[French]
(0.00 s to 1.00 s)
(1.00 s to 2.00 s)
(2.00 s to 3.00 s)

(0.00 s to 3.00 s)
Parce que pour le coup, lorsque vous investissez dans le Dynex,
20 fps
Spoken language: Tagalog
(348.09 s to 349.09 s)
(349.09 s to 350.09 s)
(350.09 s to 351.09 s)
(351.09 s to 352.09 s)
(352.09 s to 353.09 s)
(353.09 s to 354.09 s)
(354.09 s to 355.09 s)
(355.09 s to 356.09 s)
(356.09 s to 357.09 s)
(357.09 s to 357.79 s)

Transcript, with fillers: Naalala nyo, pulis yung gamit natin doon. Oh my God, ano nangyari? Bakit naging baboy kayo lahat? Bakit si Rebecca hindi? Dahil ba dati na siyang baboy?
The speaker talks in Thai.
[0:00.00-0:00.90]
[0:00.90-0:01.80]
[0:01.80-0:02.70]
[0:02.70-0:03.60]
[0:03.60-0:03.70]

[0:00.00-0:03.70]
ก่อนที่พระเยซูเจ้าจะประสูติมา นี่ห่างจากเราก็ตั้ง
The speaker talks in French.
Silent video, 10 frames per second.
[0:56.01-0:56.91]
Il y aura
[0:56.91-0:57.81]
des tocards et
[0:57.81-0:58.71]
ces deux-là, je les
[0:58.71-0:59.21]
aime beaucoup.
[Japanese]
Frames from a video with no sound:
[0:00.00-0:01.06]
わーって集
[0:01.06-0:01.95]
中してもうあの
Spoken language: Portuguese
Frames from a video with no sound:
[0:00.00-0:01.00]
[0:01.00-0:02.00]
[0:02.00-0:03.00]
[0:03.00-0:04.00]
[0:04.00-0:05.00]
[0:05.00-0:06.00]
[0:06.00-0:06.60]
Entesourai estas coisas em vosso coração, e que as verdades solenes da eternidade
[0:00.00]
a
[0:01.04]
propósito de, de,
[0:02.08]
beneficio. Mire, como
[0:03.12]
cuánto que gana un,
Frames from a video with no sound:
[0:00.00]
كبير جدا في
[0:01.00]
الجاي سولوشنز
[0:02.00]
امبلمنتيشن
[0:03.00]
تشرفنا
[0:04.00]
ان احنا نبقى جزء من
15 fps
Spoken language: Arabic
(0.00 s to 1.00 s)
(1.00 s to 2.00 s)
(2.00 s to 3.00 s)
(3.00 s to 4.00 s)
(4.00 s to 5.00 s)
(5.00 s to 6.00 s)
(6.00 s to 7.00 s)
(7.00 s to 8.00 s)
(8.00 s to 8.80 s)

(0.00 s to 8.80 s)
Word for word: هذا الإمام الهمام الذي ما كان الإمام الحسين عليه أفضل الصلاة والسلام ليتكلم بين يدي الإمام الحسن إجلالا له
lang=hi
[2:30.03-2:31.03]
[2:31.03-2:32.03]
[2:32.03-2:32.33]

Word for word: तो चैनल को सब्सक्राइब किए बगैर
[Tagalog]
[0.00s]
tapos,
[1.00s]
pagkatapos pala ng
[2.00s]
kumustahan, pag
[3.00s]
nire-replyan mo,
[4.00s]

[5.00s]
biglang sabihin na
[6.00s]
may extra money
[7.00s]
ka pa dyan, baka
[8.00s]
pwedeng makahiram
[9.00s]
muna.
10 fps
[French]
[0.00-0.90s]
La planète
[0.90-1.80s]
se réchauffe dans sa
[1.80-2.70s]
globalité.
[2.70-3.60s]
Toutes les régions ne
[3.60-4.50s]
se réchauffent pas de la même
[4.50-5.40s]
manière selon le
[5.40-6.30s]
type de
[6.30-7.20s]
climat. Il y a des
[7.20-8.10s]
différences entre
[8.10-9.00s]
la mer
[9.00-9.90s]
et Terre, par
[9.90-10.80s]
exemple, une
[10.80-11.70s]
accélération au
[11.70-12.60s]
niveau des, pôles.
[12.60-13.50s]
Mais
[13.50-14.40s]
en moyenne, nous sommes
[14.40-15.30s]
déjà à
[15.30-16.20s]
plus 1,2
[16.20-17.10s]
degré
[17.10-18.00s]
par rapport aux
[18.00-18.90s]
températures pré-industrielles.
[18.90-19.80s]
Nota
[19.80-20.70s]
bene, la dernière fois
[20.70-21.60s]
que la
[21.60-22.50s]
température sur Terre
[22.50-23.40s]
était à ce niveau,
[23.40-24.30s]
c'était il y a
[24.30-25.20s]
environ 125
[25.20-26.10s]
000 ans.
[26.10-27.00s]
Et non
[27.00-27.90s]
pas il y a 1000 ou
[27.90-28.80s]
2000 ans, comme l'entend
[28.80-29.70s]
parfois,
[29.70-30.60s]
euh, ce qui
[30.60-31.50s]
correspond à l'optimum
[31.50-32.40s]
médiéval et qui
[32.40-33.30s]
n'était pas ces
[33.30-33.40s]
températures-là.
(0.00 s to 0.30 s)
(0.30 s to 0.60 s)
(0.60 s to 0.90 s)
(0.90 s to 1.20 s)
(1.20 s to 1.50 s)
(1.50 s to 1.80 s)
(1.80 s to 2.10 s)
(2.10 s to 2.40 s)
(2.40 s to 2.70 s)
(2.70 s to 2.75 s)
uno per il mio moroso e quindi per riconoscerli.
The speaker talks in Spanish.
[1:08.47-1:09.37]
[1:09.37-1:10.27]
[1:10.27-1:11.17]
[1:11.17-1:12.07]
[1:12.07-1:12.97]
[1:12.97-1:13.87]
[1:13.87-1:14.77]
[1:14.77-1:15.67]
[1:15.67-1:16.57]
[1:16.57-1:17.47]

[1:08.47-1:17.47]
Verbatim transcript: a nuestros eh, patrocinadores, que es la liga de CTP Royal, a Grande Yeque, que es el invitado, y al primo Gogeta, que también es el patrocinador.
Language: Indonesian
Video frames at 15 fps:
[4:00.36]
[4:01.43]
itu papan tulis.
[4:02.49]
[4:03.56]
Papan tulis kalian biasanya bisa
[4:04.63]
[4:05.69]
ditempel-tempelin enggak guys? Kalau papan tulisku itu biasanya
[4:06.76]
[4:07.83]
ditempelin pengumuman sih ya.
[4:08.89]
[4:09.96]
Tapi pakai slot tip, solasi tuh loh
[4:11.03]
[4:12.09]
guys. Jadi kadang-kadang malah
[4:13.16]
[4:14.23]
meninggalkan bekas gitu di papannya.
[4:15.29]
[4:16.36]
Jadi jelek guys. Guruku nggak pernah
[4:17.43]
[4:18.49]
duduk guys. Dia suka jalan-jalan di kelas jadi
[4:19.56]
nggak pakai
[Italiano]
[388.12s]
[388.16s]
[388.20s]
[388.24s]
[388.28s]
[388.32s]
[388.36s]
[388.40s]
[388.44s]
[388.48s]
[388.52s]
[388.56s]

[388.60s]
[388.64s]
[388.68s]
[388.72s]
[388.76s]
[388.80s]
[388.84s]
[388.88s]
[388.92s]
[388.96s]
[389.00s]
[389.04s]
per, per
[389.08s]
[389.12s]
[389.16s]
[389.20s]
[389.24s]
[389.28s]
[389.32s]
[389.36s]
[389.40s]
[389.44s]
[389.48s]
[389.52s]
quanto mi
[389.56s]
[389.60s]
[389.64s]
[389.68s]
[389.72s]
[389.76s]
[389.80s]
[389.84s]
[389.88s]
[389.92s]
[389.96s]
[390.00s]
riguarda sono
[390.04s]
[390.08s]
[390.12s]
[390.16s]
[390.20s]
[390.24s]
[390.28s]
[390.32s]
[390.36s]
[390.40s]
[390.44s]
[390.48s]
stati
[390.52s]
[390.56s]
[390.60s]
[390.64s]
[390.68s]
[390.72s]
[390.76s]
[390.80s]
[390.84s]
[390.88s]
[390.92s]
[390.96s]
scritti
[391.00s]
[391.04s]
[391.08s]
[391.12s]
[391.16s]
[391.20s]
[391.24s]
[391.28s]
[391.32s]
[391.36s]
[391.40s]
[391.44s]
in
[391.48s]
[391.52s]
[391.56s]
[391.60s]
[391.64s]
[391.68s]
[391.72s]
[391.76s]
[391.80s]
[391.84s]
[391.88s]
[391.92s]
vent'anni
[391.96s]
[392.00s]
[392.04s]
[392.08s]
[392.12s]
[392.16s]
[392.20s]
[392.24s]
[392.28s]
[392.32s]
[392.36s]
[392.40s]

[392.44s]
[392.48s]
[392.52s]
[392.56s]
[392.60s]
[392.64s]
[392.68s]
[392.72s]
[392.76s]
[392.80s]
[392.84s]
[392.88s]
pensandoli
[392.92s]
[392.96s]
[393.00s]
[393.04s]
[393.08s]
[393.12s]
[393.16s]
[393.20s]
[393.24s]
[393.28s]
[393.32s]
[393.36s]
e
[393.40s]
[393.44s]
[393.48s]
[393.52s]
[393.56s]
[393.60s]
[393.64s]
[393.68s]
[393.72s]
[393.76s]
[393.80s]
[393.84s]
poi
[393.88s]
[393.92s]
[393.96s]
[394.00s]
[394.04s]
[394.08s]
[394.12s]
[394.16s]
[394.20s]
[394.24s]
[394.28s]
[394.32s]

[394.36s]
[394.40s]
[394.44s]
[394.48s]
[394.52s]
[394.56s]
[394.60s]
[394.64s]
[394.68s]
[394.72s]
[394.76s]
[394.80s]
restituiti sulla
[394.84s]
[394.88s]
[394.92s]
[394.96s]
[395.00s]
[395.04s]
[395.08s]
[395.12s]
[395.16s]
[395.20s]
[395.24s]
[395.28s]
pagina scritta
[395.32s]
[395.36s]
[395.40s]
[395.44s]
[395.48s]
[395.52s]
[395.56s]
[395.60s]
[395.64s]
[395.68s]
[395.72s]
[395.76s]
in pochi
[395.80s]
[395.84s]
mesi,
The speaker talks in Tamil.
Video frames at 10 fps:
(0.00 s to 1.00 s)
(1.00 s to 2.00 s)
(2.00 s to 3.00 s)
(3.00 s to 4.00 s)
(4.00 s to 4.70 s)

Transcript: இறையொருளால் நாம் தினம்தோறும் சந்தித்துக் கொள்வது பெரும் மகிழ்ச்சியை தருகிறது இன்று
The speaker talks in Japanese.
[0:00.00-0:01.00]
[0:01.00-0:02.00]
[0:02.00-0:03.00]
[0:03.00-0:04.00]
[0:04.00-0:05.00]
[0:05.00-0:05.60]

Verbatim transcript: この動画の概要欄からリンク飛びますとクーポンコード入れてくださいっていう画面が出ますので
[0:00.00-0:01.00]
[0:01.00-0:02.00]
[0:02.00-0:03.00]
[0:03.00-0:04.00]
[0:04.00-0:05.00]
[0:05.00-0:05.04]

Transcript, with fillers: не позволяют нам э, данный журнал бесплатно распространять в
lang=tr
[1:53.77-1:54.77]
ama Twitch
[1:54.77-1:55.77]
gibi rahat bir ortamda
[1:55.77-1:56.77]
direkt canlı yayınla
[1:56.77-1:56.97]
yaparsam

Directions for this task: The listing above holds a line with "[0:01.80-0:02.70]" and a line with "[2:31.03-2:32.03]". Print the stretch from the first through the second, exactly and alone.

Answer to the exercise:
[0:01.80-0:02.70]
[0:02.70-0:03.60]
[0:03.60-0:03.70]

[0:00.00-0:03.70]
ก่อนที่พระเยซูเจ้าจะประสูติมา นี่ห่างจากเราก็ตั้ง
The speaker talks in French.
Silent video, 10 frames per second.
[0:56.01-0:56.91]
Il y aura
[0:56.91-0:57.81]
des tocards et
[0:57.81-0:58.71]
ces deux-là, je les
[0:58.71-0:59.21]
aime beaucoup.
[Japanese]
Frames from a video with no sound:
[0:00.00-0:01.06]
わーって集
[0:01.06-0:01.95]
中してもうあの
Spoken language: Portuguese
Frames from a video with no sound:
[0:00.00-0:01.00]
[0:01.00-0:02.00]
[0:02.00-0:03.00]
[0:03.00-0:04.00]
[0:04.00-0:05.00]
[0:05.00-0:06.00]
[0:06.00-0:06.60]
Entesourai estas coisas em vosso coração, e que as verdades solenes da eternidade
[0:00.00]
a
[0:01.04]
propósito de, de,
[0:02.08]
beneficio. Mire, como
[0:03.12]
cuánto que gana un,
Frames from a video with no sound:
[0:00.00]
كبير جدا في
[0:01.00]
الجاي سولوشنز
[0:02.00]
امبلمنتيشن
[0:03.00]
تشرفنا
[0:04.00]
ان احنا نبقى جزء من
15 fps
Spoken language: Arabic
(0.00 s to 1.00 s)
(1.00 s to 2.00 s)
(2.00 s to 3.00 s)
(3.00 s to 4.00 s)
(4.00 s to 5.00 s)
(5.00 s to 6.00 s)
(6.00 s to 7.00 s)
(7.00 s to 8.00 s)
(8.00 s to 8.80 s)

(0.00 s to 8.80 s)
Word for word: هذا الإمام الهمام الذي ما كان الإمام الحسين عليه أفضل الصلاة والسلام ليتكلم بين يدي الإمام الحسن إجلالا له
lang=hi
[2:30.03-2:31.03]
[2:31.03-2:32.03]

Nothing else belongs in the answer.